-- Opening Marker --

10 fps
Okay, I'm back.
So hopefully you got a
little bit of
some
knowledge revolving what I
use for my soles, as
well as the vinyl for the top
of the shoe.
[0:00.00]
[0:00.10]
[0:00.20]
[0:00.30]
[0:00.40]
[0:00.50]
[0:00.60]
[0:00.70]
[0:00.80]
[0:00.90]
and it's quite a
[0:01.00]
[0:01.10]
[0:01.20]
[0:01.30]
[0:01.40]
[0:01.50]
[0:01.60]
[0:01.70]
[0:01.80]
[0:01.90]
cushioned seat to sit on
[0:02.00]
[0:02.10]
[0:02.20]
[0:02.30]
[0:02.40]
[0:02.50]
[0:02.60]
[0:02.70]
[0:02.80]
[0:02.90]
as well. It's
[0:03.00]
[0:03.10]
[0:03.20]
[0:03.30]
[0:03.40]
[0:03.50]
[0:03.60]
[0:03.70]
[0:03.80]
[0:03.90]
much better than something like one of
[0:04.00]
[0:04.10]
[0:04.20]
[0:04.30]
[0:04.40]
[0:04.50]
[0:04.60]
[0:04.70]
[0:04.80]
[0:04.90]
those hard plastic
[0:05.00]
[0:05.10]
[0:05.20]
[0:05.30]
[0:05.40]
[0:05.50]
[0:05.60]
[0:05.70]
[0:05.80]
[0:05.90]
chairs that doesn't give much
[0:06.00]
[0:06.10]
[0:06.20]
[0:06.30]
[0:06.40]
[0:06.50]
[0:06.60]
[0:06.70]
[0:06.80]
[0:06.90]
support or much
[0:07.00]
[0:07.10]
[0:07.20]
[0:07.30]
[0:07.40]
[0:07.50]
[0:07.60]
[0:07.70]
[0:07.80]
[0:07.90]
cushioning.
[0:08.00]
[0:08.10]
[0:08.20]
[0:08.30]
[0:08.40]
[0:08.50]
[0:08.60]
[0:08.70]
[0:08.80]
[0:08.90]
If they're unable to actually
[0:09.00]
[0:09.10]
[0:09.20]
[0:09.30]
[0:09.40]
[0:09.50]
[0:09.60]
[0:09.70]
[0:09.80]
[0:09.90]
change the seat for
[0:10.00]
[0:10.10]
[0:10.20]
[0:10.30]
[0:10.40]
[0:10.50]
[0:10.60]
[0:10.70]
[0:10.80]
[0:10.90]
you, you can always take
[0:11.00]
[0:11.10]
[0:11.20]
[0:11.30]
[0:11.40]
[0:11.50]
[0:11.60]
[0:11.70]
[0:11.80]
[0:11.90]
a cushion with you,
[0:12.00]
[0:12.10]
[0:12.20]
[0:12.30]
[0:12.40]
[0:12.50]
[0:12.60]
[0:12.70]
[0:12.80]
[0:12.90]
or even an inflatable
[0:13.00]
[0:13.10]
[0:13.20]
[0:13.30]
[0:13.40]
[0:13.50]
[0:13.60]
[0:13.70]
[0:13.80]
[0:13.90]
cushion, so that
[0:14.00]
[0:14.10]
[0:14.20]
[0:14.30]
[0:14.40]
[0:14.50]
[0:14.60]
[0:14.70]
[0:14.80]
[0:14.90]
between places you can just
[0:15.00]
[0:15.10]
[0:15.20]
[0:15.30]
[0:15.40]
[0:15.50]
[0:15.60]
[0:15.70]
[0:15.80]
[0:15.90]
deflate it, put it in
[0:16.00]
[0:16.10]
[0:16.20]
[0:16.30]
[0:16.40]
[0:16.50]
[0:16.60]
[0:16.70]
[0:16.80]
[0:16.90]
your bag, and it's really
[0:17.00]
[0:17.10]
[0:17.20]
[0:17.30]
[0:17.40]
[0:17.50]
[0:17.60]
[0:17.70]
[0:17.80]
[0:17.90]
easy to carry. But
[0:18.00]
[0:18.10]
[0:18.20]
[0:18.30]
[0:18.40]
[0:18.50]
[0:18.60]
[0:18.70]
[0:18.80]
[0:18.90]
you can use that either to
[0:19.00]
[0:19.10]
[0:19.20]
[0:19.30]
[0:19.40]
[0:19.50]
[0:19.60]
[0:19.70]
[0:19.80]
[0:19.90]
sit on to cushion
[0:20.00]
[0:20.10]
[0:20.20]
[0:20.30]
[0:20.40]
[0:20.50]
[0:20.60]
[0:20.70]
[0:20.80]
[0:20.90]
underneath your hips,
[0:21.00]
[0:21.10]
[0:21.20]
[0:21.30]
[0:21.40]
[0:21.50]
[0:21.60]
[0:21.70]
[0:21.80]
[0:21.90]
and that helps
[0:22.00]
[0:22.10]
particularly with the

-- Closing Marker --

Output every entry shown above, exactly.

### Expected output
10 fps
Okay, I'm back.
So hopefully you got a
little bit of
some
knowledge revolving what I
use for my soles, as
well as the vinyl for the top
of the shoe.
[0:00.00]
[0:00.10]
[0:00.20]
[0:00.30]
[0:00.40]
[0:00.50]
[0:00.60]
[0:00.70]
[0:00.80]
[0:00.90]
and it's quite a
[0:01.00]
[0:01.10]
[0:01.20]
[0:01.30]
[0:01.40]
[0:01.50]
[0:01.60]
[0:01.70]
[0:01.80]
[0:01.90]
cushioned seat to sit on
[0:02.00]
[0:02.10]
[0:02.20]
[0:02.30]
[0:02.40]
[0:02.50]
[0:02.60]
[0:02.70]
[0:02.80]
[0:02.90]
as well. It's
[0:03.00]
[0:03.10]
[0:03.20]
[0:03.30]
[0:03.40]
[0:03.50]
[0:03.60]
[0:03.70]
[0:03.80]
[0:03.90]
much better than something like one of
[0:04.00]
[0:04.10]
[0:04.20]
[0:04.30]
[0:04.40]
[0:04.50]
[0:04.60]
[0:04.70]
[0:04.80]
[0:04.90]
those hard plastic
[0:05.00]
[0:05.10]
[0:05.20]
[0:05.30]
[0:05.40]
[0:05.50]
[0:05.60]
[0:05.70]
[0:05.80]
[0:05.90]
chairs that doesn't give much
[0:06.00]
[0:06.10]
[0:06.20]
[0:06.30]
[0:06.40]
[0:06.50]
[0:06.60]
[0:06.70]
[0:06.80]
[0:06.90]
support or much
[0:07.00]
[0:07.10]
[0:07.20]
[0:07.30]
[0:07.40]
[0:07.50]
[0:07.60]
[0:07.70]
[0:07.80]
[0:07.90]
cushioning.
[0:08.00]
[0:08.10]
[0:08.20]
[0:08.30]
[0:08.40]
[0:08.50]
[0:08.60]
[0:08.70]
[0:08.80]
[0:08.90]
If they're unable to actually
[0:09.00]
[0:09.10]
[0:09.20]
[0:09.30]
[0:09.40]
[0:09.50]
[0:09.60]
[0:09.70]
[0:09.80]
[0:09.90]
change the seat for
[0:10.00]
[0:10.10]
[0:10.20]
[0:10.30]
[0:10.40]
[0:10.50]
[0:10.60]
[0:10.70]
[0:10.80]
[0:10.90]
you, you can always take
[0:11.00]
[0:11.10]
[0:11.20]
[0:11.30]
[0:11.40]
[0:11.50]
[0:11.60]
[0:11.70]
[0:11.80]
[0:11.90]
a cushion with you,
[0:12.00]
[0:12.10]
[0:12.20]
[0:12.30]
[0:12.40]
[0:12.50]
[0:12.60]
[0:12.70]
[0:12.80]
[0:12.90]
or even an inflatable
[0:13.00]
[0:13.10]
[0:13.20]
[0:13.30]
[0:13.40]
[0:13.50]
[0:13.60]
[0:13.70]
[0:13.80]
[0:13.90]
cushion, so that
[0:14.00]
[0:14.10]
[0:14.20]
[0:14.30]
[0:14.40]
[0:14.50]
[0:14.60]
[0:14.70]
[0:14.80]
[0:14.90]
between places you can just
[0:15.00]
[0:15.10]
[0:15.20]
[0:15.30]
[0:15.40]
[0:15.50]
[0:15.60]
[0:15.70]
[0:15.80]
[0:15.90]
deflate it, put it in
[0:16.00]
[0:16.10]
[0:16.20]
[0:16.30]
[0:16.40]
[0:16.50]
[0:16.60]
[0:16.70]
[0:16.80]
[0:16.90]
your bag, and it's really
[0:17.00]
[0:17.10]
[0:17.20]
[0:17.30]
[0:17.40]
[0:17.50]
[0:17.60]
[0:17.70]
[0:17.80]
[0:17.90]
easy to carry. But
[0:18.00]
[0:18.10]
[0:18.20]
[0:18.30]
[0:18.40]
[0:18.50]
[0:18.60]
[0:18.70]
[0:18.80]
[0:18.90]
you can use that either to
[0:19.00]
[0:19.10]
[0:19.20]
[0:19.30]
[0:19.40]
[0:19.50]
[0:19.60]
[0:19.70]
[0:19.80]
[0:19.90]
sit on to cushion
[0:20.00]
[0:20.10]
[0:20.20]
[0:20.30]
[0:20.40]
[0:20.50]
[0:20.60]
[0:20.70]
[0:20.80]
[0:20.90]
underneath your hips,
[0:21.00]
[0:21.10]
[0:21.20]
[0:21.30]
[0:21.40]
[0:21.50]
[0:21.60]
[0:21.70]
[0:21.80]
[0:21.90]
and that helps
[0:22.00]
[0:22.10]
particularly with the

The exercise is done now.